### EXERCISE OBJECTIVE:
Output the full listing below exactly, without the pictures.

(Beginning of EXERCISE MATERIAL)

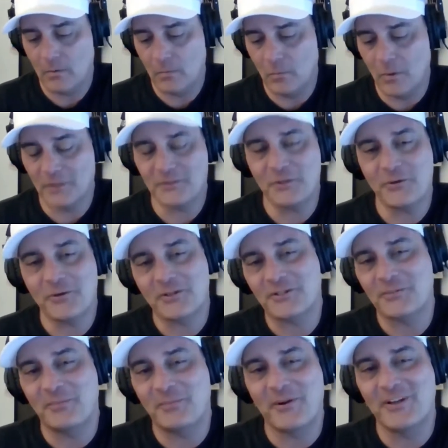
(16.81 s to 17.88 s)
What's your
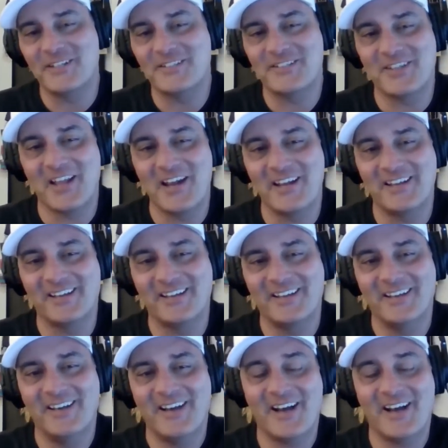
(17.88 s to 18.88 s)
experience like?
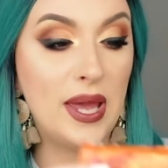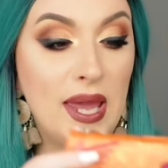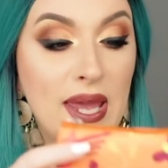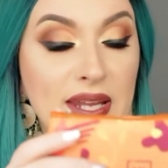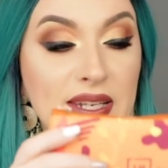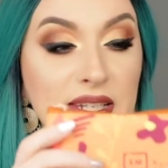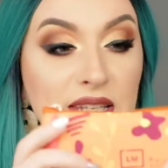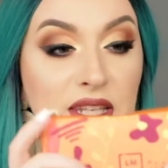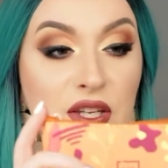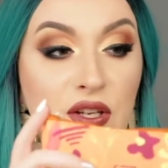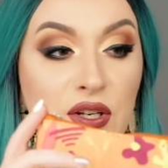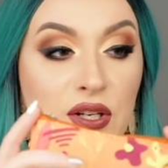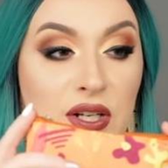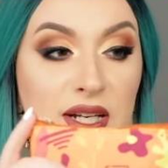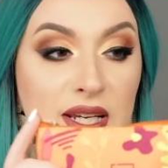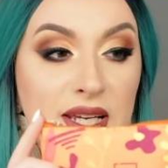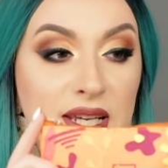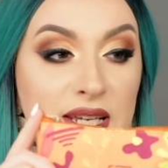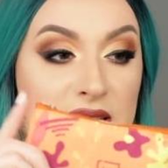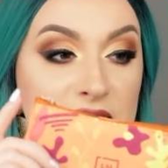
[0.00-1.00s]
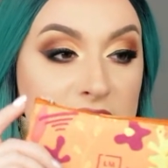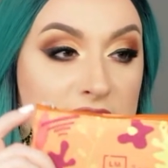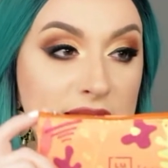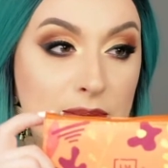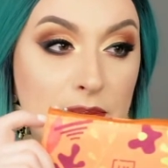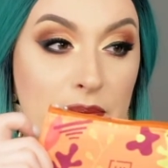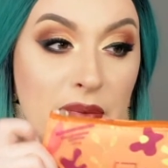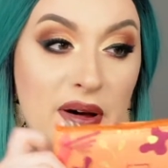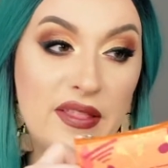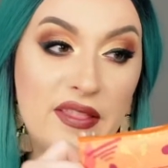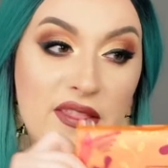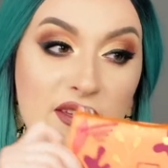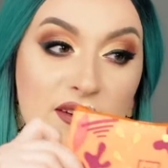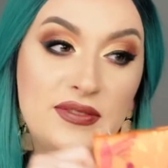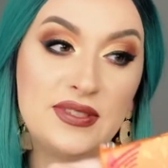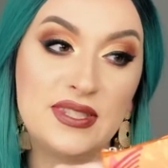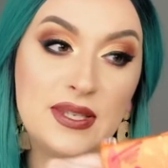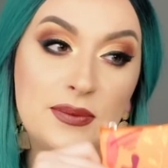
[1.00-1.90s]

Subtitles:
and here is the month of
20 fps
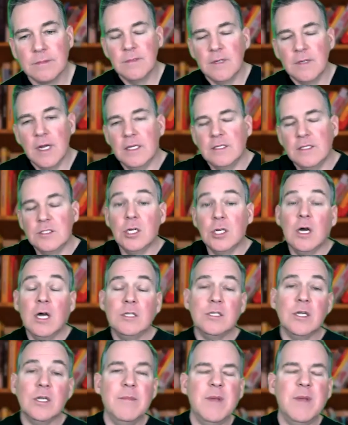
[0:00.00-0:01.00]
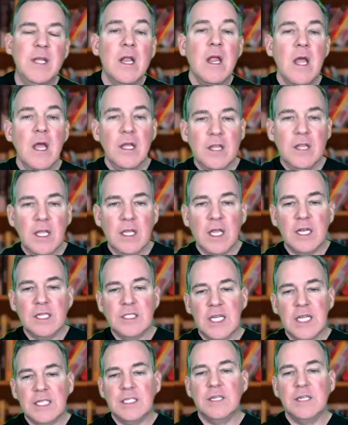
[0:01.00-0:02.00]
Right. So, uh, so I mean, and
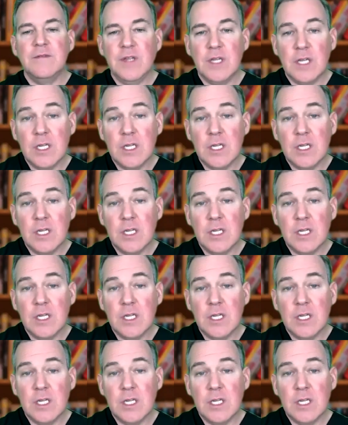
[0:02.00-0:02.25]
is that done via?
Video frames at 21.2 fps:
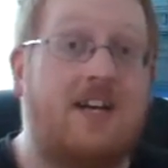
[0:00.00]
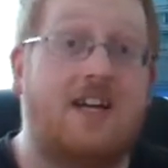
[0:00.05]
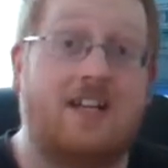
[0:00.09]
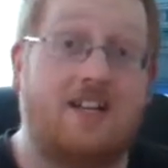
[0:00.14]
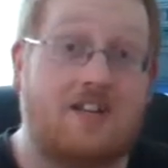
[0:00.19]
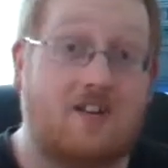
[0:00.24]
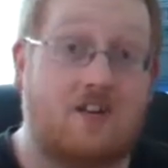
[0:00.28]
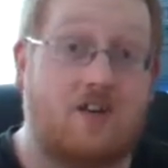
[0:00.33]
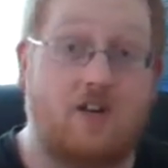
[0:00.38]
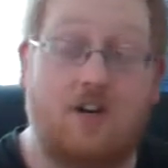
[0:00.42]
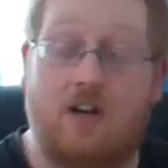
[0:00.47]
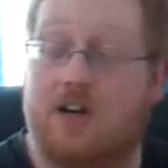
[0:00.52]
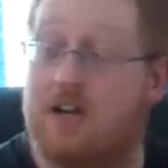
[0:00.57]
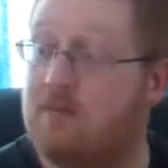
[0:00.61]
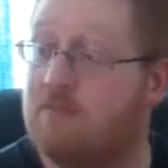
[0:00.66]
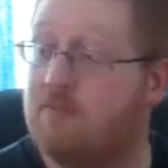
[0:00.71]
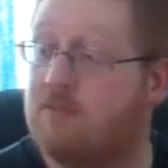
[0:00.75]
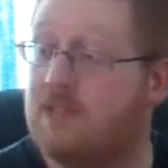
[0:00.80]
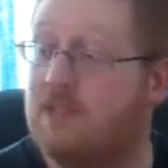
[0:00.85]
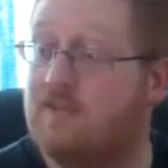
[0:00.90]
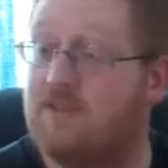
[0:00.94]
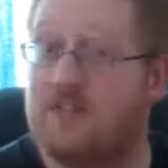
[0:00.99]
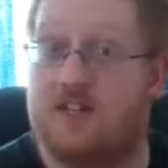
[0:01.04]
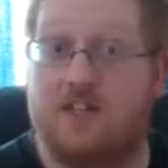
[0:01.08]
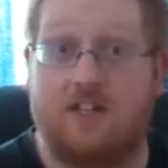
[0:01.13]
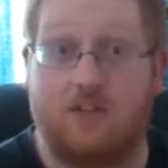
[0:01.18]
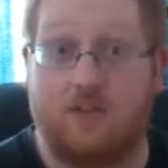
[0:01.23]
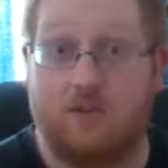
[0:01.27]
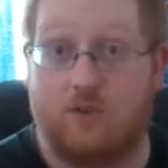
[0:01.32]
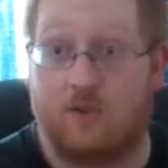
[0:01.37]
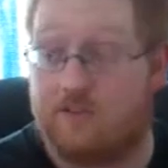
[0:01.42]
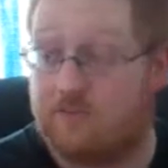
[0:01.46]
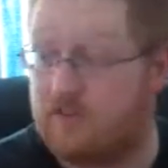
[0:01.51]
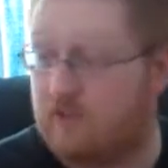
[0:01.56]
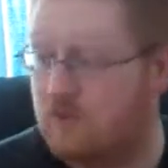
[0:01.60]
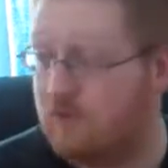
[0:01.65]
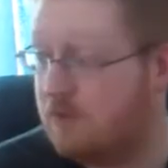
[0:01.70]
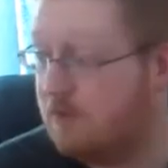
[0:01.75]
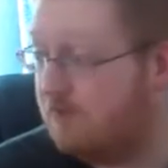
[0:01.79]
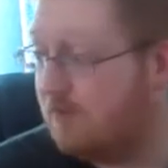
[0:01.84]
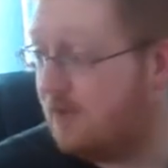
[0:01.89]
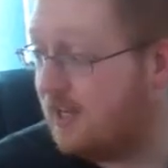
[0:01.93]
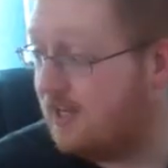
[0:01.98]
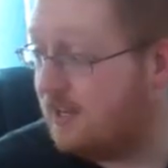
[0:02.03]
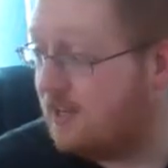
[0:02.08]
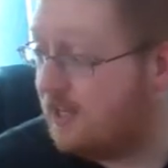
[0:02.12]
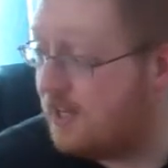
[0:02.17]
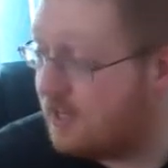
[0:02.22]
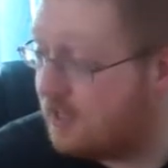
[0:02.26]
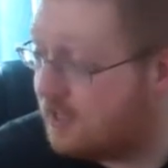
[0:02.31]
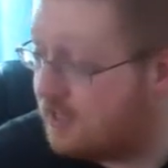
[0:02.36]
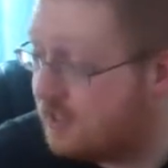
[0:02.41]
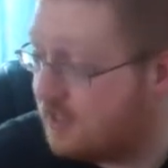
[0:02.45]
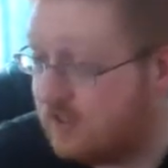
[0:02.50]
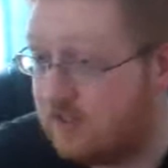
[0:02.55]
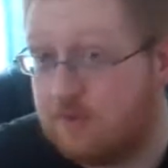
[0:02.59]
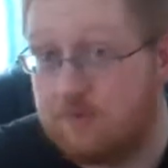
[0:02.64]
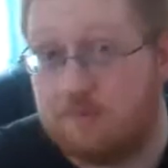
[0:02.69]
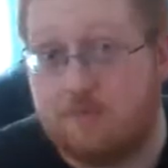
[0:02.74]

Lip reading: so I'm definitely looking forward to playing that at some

(End of EXERCISE MATERIAL)

### EXERCISE OUTPUT:
(16.81 s to 17.88 s)
What's your
(17.88 s to 18.88 s)
experience like?
[0.00-1.00s]
[1.00-1.90s]

Subtitles:
and here is the month of
20 fps
[0:00.00-0:01.00]
[0:01.00-0:02.00]
Right. So, uh, so I mean, and
[0:02.00-0:02.25]
is that done via?
Video frames at 21.2 fps:
[0:00.00]
[0:00.05]
[0:00.09]
[0:00.14]
[0:00.19]
[0:00.24]
[0:00.28]
[0:00.33]
[0:00.38]
[0:00.42]
[0:00.47]
[0:00.52]
[0:00.57]
[0:00.61]
[0:00.66]
[0:00.71]
[0:00.75]
[0:00.80]
[0:00.85]
[0:00.90]
[0:00.94]
[0:00.99]
[0:01.04]
[0:01.08]
[0:01.13]
[0:01.18]
[0:01.23]
[0:01.27]
[0:01.32]
[0:01.37]
[0:01.42]
[0:01.46]
[0:01.51]
[0:01.56]
[0:01.60]
[0:01.65]
[0:01.70]
[0:01.75]
[0:01.79]
[0:01.84]
[0:01.89]
[0:01.93]
[0:01.98]
[0:02.03]
[0:02.08]
[0:02.12]
[0:02.17]
[0:02.22]
[0:02.26]
[0:02.31]
[0:02.36]
[0:02.41]
[0:02.45]
[0:02.50]
[0:02.55]
[0:02.59]
[0:02.64]
[0:02.69]
[0:02.74]

Lip reading: so I'm definitely looking forward to playing that at some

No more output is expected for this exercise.